Bader Joel S, Chaudhuri Amitabha, Rothberg Jonathan M, Chant John
Department of Biomedical Engineering, 201C Clark Hall, Johns Hopkins University, 3400 N. Charles St., Baltimore, Maryland 21218, USA.
Nat Biotechnol. 2004 Jan;22(1):78-85. doi: 10.1038/nbt924. Epub 2003 Dec 14.

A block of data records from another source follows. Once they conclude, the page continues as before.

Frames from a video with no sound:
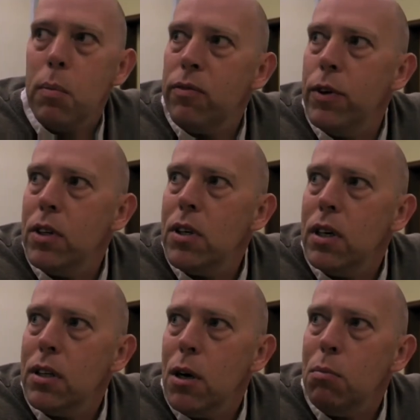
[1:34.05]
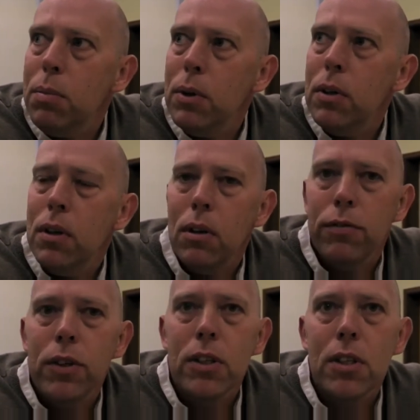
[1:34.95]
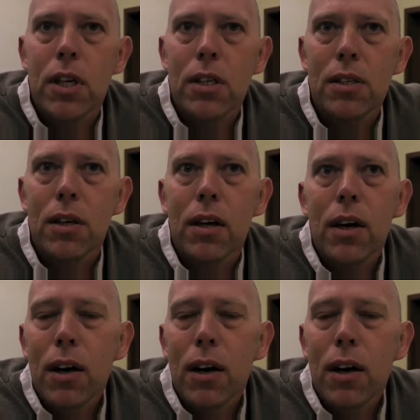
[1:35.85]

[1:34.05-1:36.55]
first example or first tasterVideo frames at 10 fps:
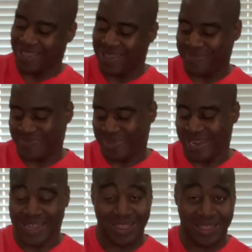Um,
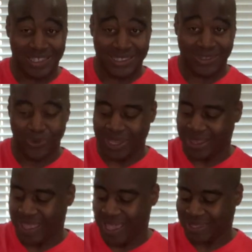and I, this is one
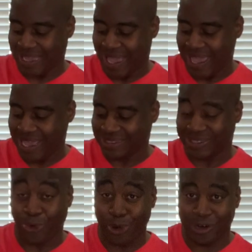that I had
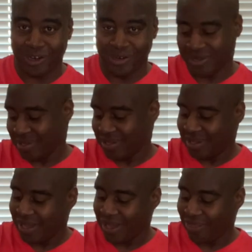to order
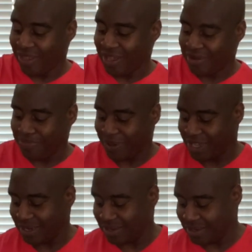online,
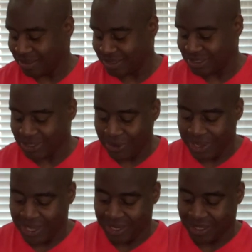but let's go
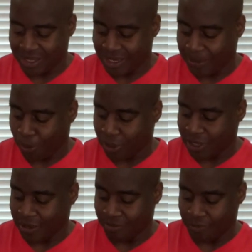ahead and get it poured
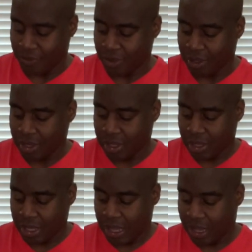up.
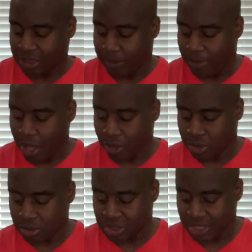I like the
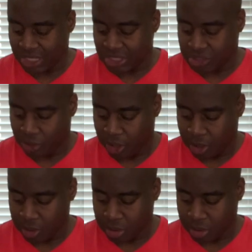bottle, it's nice and tall.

Although genome-scale technologies have benefited from statistical measures of data quality, extracting biologically relevant pathways from high-throughput proteomics data remains a challenge. Here we develop a quantitative method for evaluating proteomics data. We present a logistic regression approach that uses statistical and topological descriptors to predict the biological relevance of protein-protein interactions obtained from high-throughput screens for yeast. Other sources of information, including mRNA expression, genetic interactions and database annotations, are subsequently used to validate the model predictions without bias or cross-pollution. Novel topological statistics show hierarchical organization of the network of high-confidence interactions: protein complex interactions extend one to two links, and genetic interactions represent an even finer scale of organization. Knowledge of the maximum number of links that indicates a significant correlation between protein pairs (correlation distance) enables the integrated analysis of proteomics data with data from genetics and gene expression. The type of analysis presented will be essential for analyzing the growing amount of genomic and proteomics data in model organisms and humans.
尽管基因组规模技术受益于数据质量的统计测量方法,但从高通量蛋白质组学数据中提取生物学相关通路仍然是一项挑战。在此,我们开发了一种评估蛋白质组学数据的定量方法。我们提出了一种逻辑回归方法,该方法使用统计和拓扑描述符来预测从酵母高通量筛选中获得的蛋白质-蛋白质相互作用的生物学相关性。随后,包括mRNA表达、遗传相互作用和数据库注释在内的其他信息来源被用于无偏差或交叉污染地验证模型预测。新的拓扑统计显示了高置信度相互作用网络的层次组织:蛋白质复合物相互作用延伸一到两个链接,而遗传相互作用代表了更精细的组织尺度。了解表明蛋白质对之间显著相关性的最大链接数(相关距离)能够将蛋白质组学数据与遗传学和基因表达数据进行综合分析。所提出的分析类型对于分析模式生物和人类中不断增长的基因组和蛋白质组学数据至关重要。